Search allows you to check public records for people, no use of genetic information here. You can start searching for known ancestors and pull public records telling you where they got married, their children, etc. This is all hidden behind the subscription-based ‘Tree’ paywall.
The other main portion of AncestryDNA is the ability to access your DNA ethnicity estimate results and genetic connections. You see a pie graph with an ethnicity quote and the number of DNA matches with other AncestryDNA members.
You may also learn more about each ethnicity match and state, see how you compare to the aboriginal population, and read about their genetic diversity and population history.
Viewing the full results provides a map of where your ancestors lived, and you get more detailed information about your ethnic matches. In addition, you can also watch videos and read more about how Ancestry calculates these conclusions and what they signify. Ancestry has some cool features that allow you to look at when your DNA made it to where it is now.
There are also many resources to assist you in learning more about each ethnicity match and state. An additional focus is on how you compare to aboriginal populations, with supplemental reading on their genetic diversity and population histories.
Unfortunately, the subscription paywall hides many of the advanced features, necessitating the monthly payment. However, considering the static nature of your DNA, many traits and results reported by Ancestry will not change and often do not require a second look.
Since most at-home DNA testing companies have a health focus, Ancestry has recently added Traits to their results options. While 23andMe’s Health section has definitely inspired these details, it is nowhere near as exciting or comprehensive as the offering from 23andMe. From novelty to actionable, you can look at things like:
- Nutrition Traits
- Baseline Omega-3 levels
- Variations in Vitamin C, D, and E requirements
- Appearance Traits
- Estimated Facial Hair Thickness
- Impact of retained Wisdom Teeth
- Chance of having a Cleft Chin
- Estimated Finger length
- Sensory Traits
- Bitter Sensitivity
- Cilantro Aversion
- Sweet Sensitivity
- Asparagus Metabolite Detection (‘Asparagus Pee’)
While this might seem like a bizarre and specific list, these particular traits are reliably called or estimated from DNA alone. Ancestry looks at markers that play a role in determining some of these traits we have. When reviewing mine, I confirmed (where I could) that at least half of them are accurate. Also, you can also answer questionnaires to provide Ancestry more data about your traits.

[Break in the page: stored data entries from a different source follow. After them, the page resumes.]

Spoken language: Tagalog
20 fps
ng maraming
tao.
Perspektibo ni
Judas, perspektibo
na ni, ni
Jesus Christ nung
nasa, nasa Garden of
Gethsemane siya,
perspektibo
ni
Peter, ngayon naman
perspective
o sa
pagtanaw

The idea that DNA companies can give you results with anywhere near 99% accuracy is false. The results are not perfect but can give you a very good idea of where your ancestors lived. For most, this information is for fun, and some degree of error isn’t a big deal. However, if you are looking to 100% understand where your ancestors are, you are going to be disappointed taking these.
For example, they are accurate enough to accomplish 99% of people’s goals, including mine.

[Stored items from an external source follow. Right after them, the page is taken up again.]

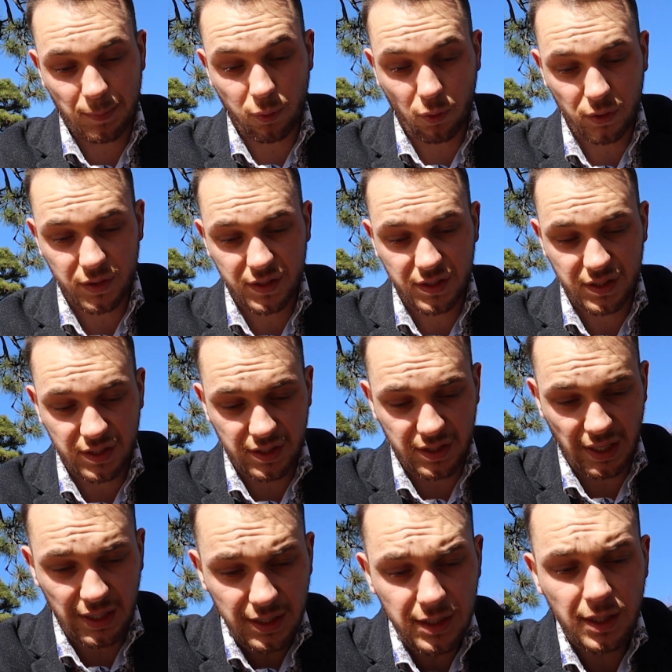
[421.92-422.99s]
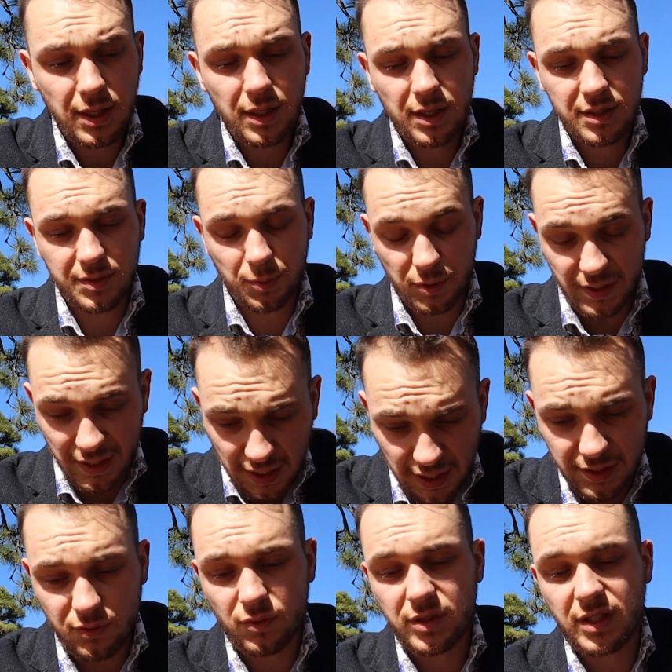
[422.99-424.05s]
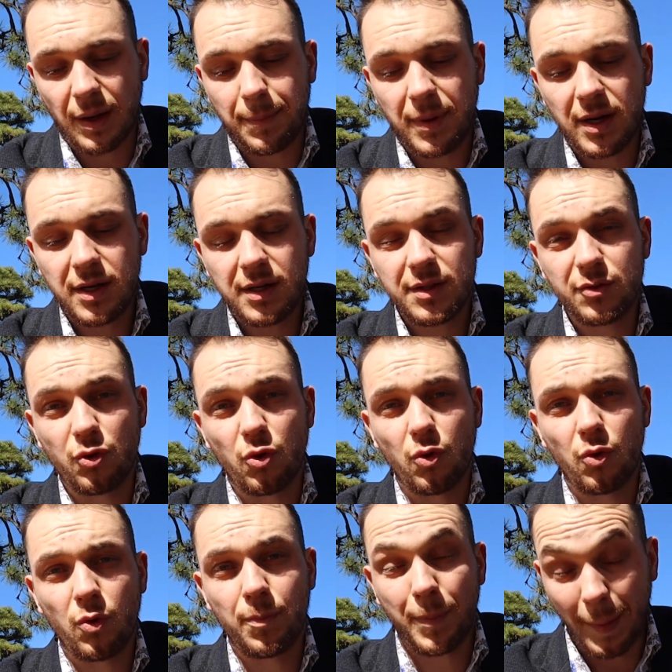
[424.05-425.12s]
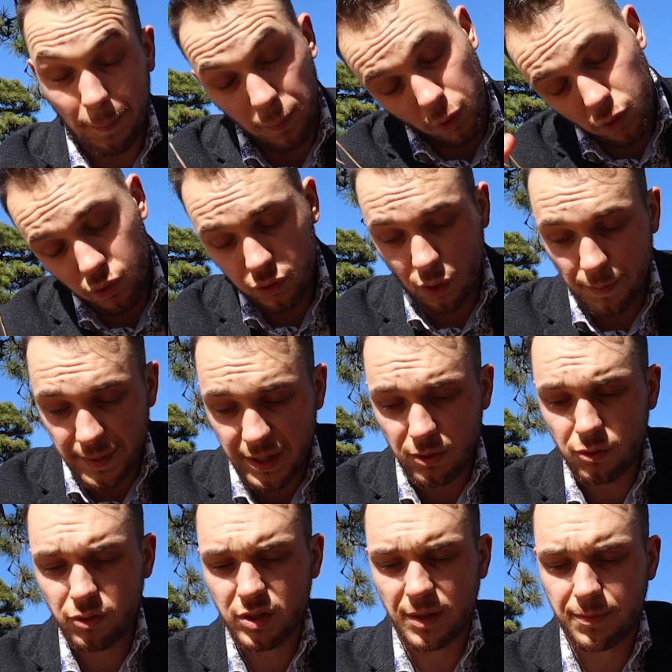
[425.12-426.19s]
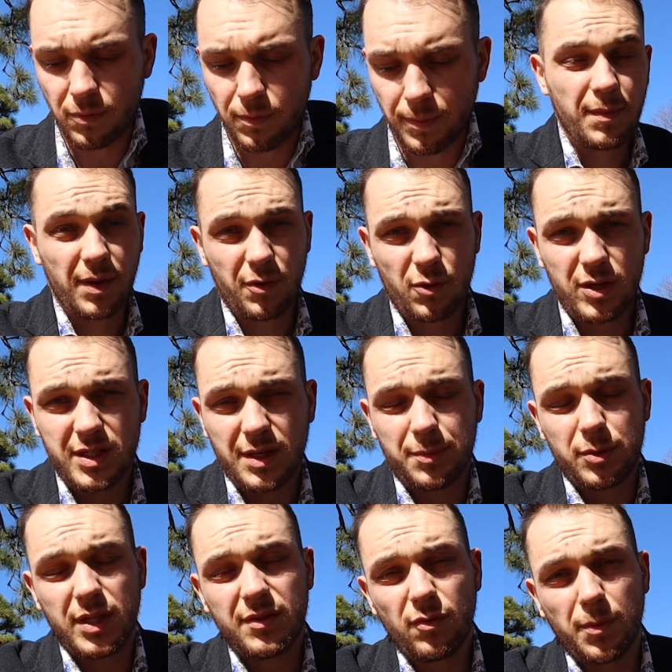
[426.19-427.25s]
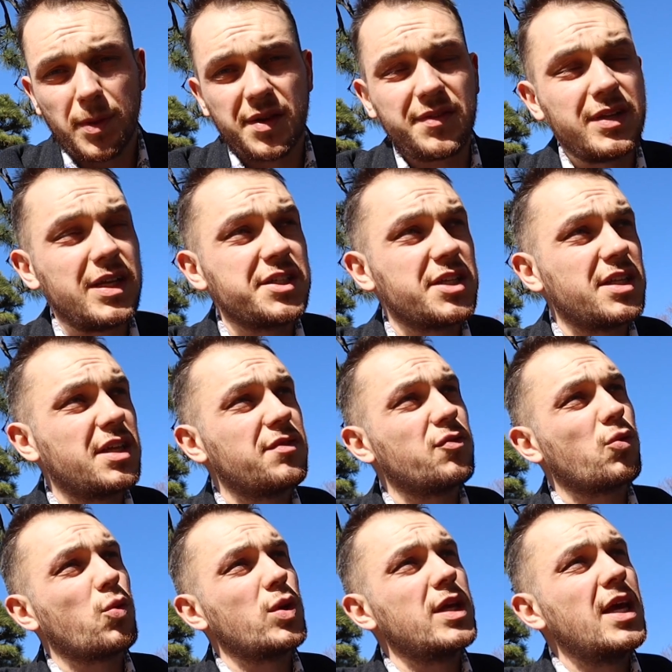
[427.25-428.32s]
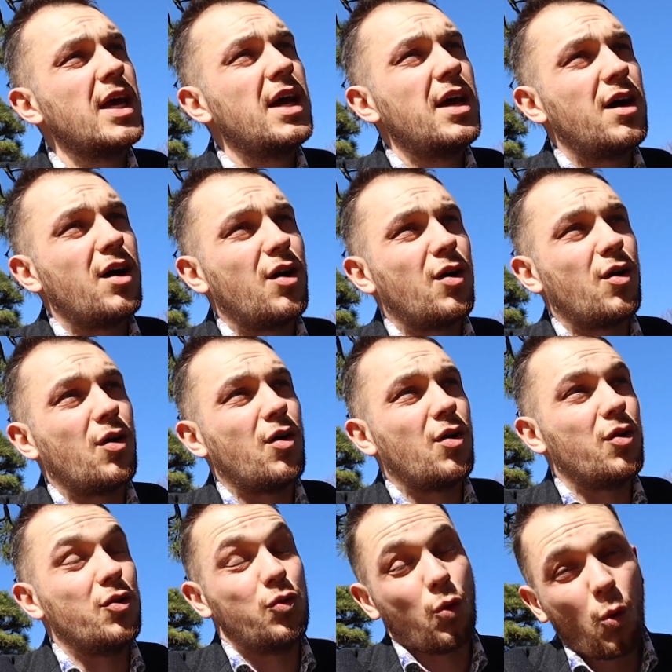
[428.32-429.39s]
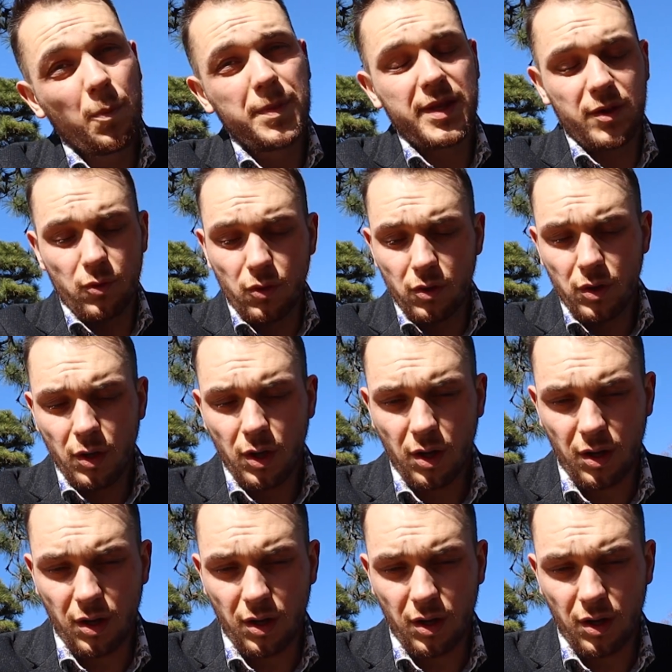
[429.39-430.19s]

pour ça, c'est pour cette raison qu'il n'y a pas, de, pas beaucoup de bio au Japon. Parce que les Japonais vont privilégier des fruits non bio,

Overall Review – How does the Ancestry Kit Stack up?
Ancestry’s DNA test is neat for seeing details about your heritage. Ultimately, with so many features hidden behind an expensive monthly payment, the system is not worth your time or continued investment. 23andMe does a much better job of presenting the data and giving you more actionable information.

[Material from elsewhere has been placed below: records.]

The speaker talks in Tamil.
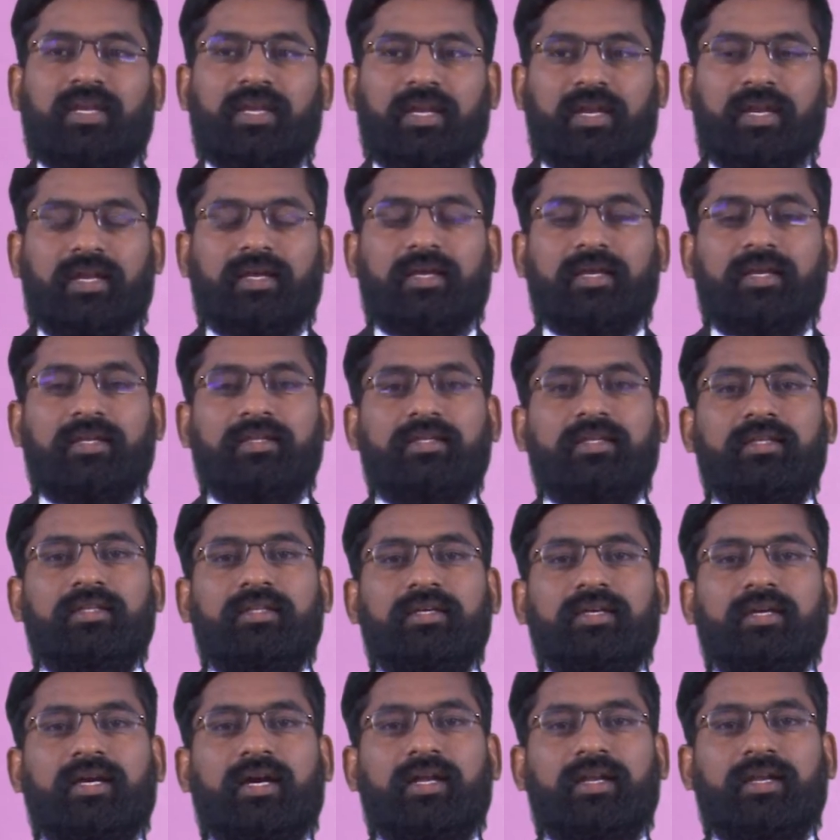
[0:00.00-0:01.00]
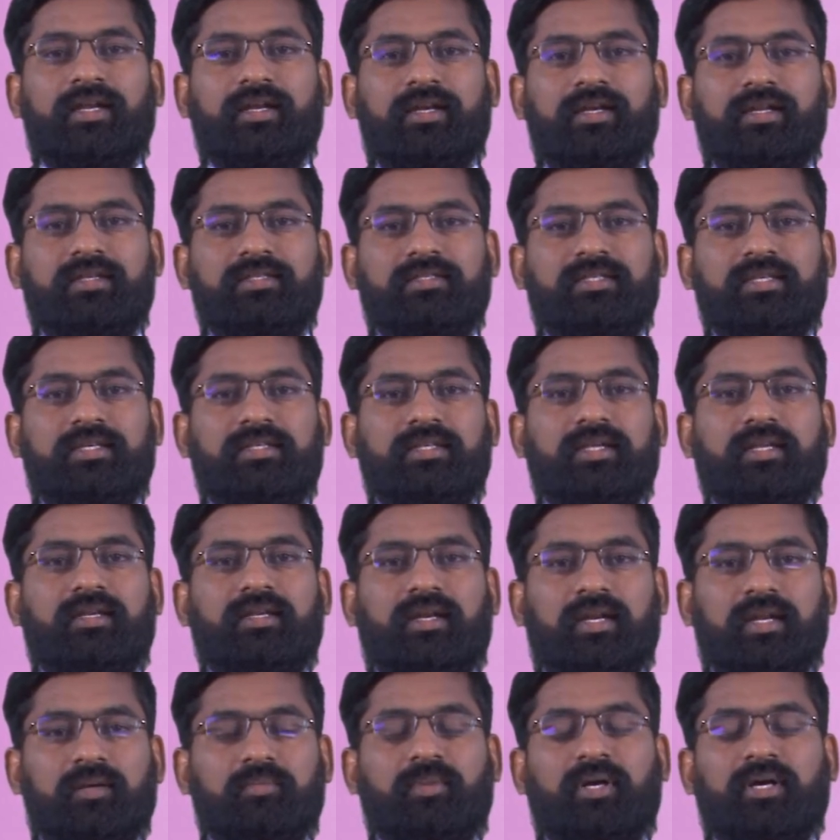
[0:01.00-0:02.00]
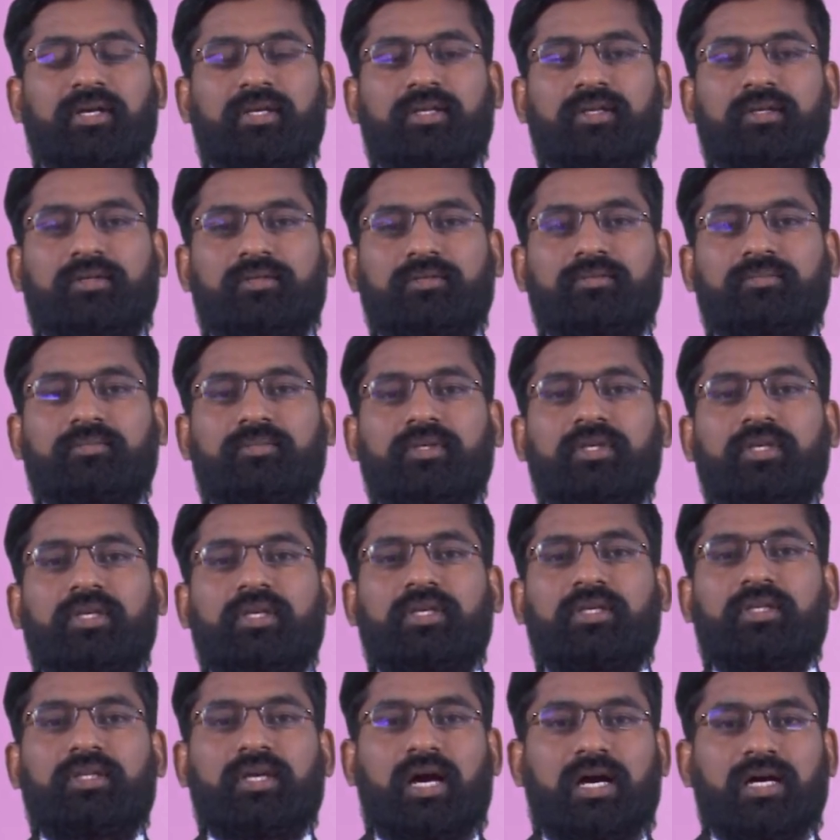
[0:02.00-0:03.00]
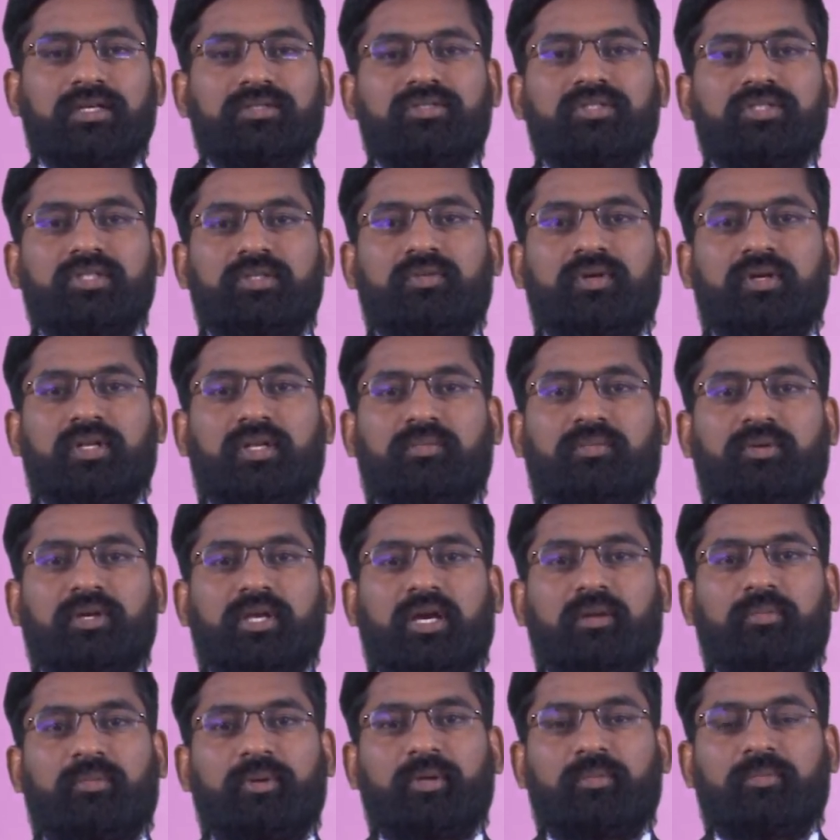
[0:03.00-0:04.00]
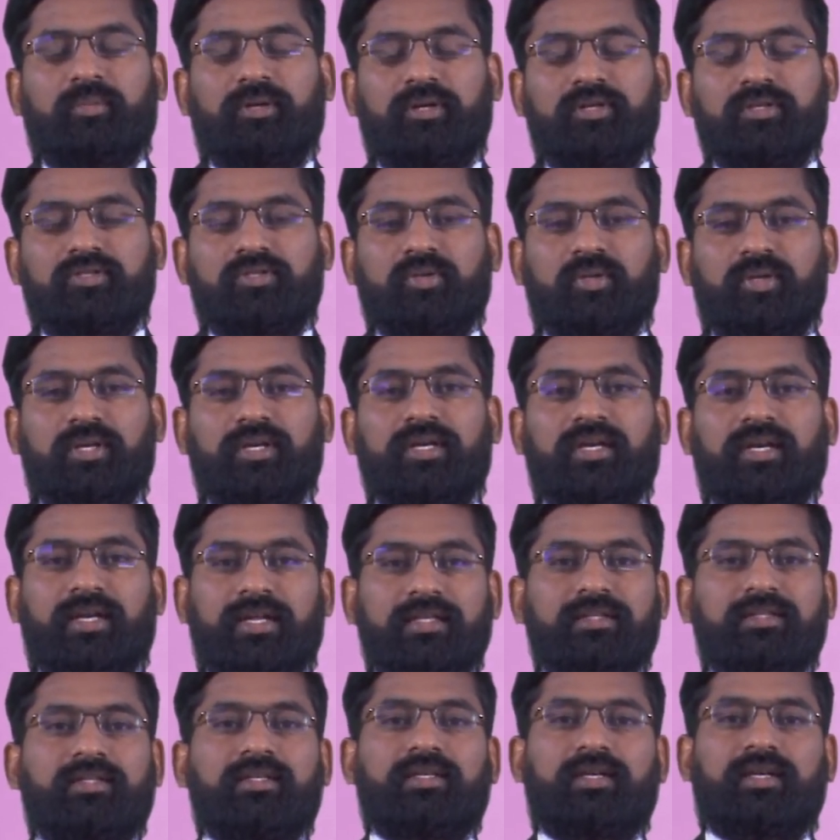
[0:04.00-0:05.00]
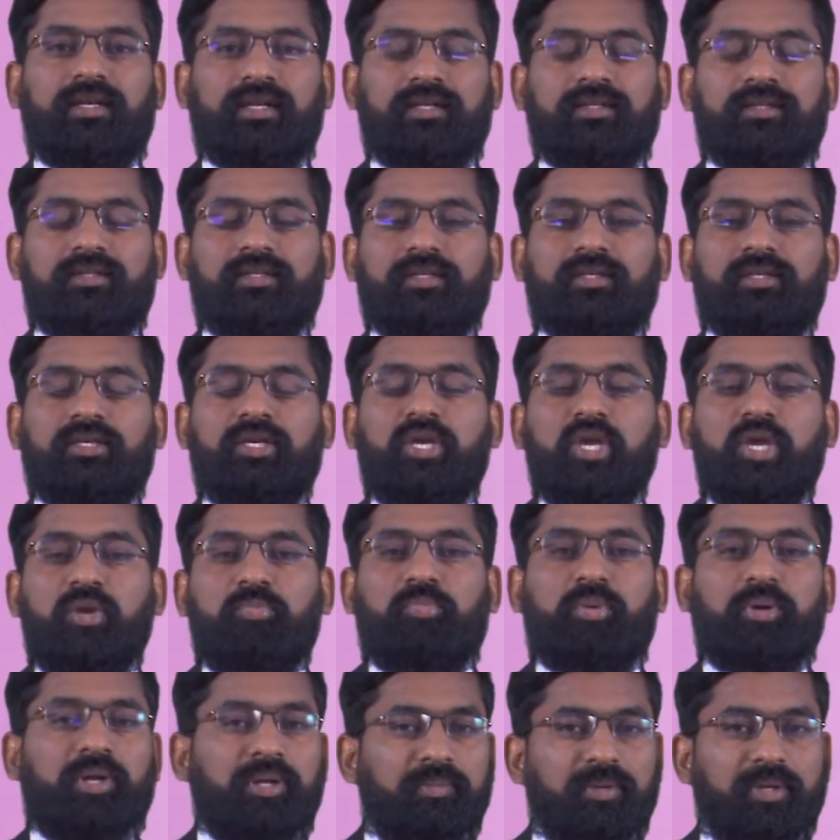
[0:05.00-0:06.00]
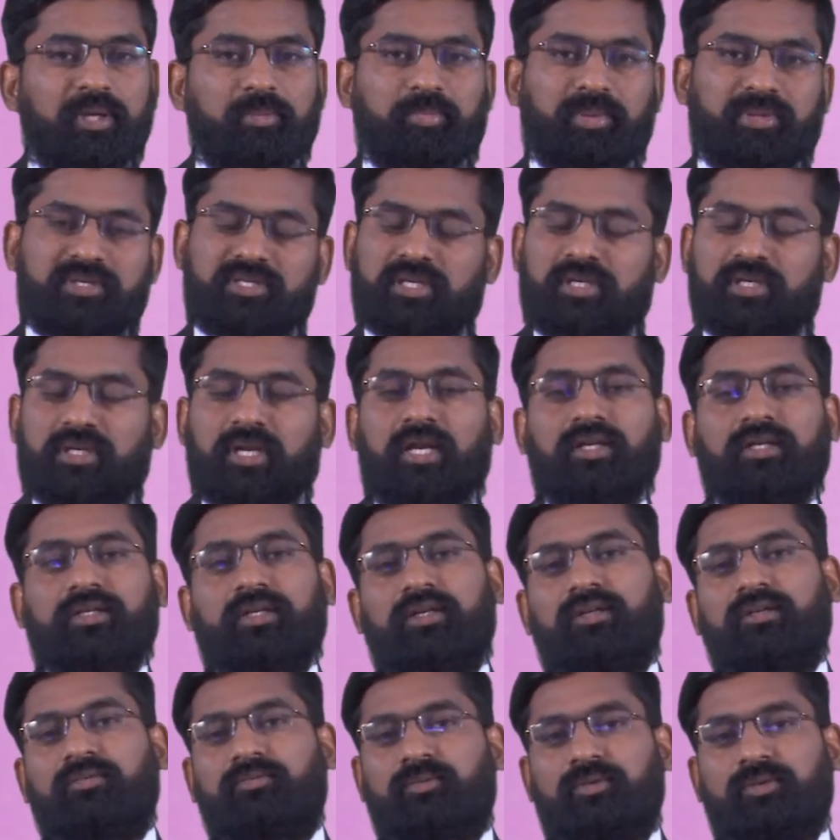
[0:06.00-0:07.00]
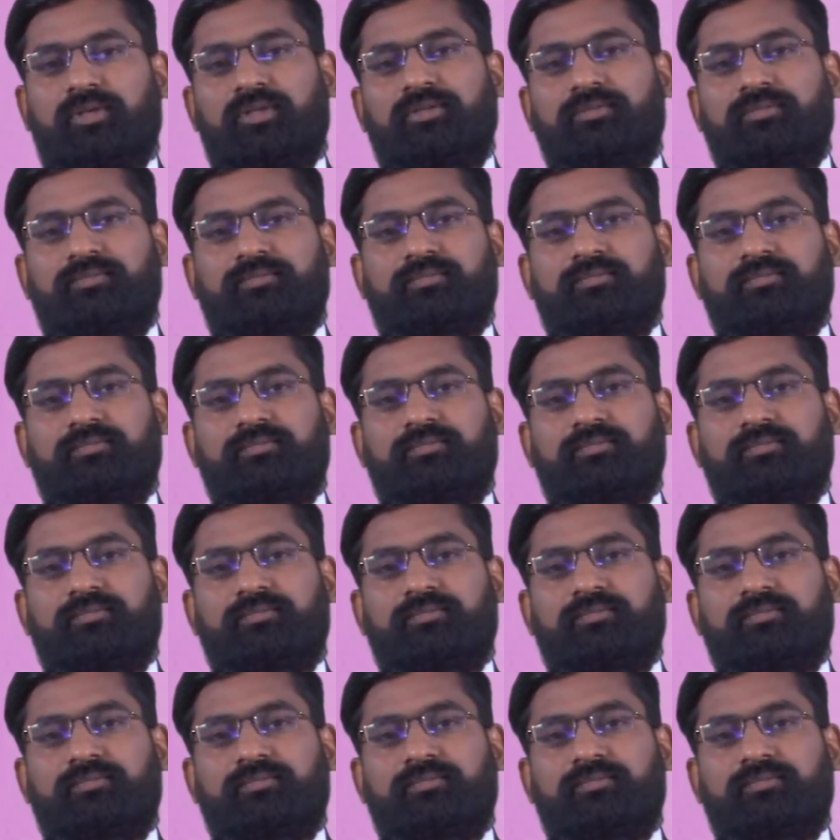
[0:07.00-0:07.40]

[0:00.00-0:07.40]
எனக்கு இந்தந்த காரியங்களை செய்தார் நலமாக இருக்கும் இது ஆசீர்வாதமாய் அமையும் என்று சொல்லி நினைத்து நினைத்து பெருமை பெற்ற நாட்களும் உண்டு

Above all, AncestryDNA is a superb way to learn about your ancestry. It is easy to use, with ample online tools, and it is cost-efficient, too. Further, If you are already an Ancestry member, it’s well worth adding AncestryDNA, as it is an excellent tool if you are in charge of building and updating trees.
The business is also continuously adding new features and updating your results as their tools and insights improve. Finally, if family trees are not your primary concern, you should consider our first choice, 23andMe, that goes deeper into your ancestry and health, even covering your Neanderthal DNA and other engaging, interactive capabilities.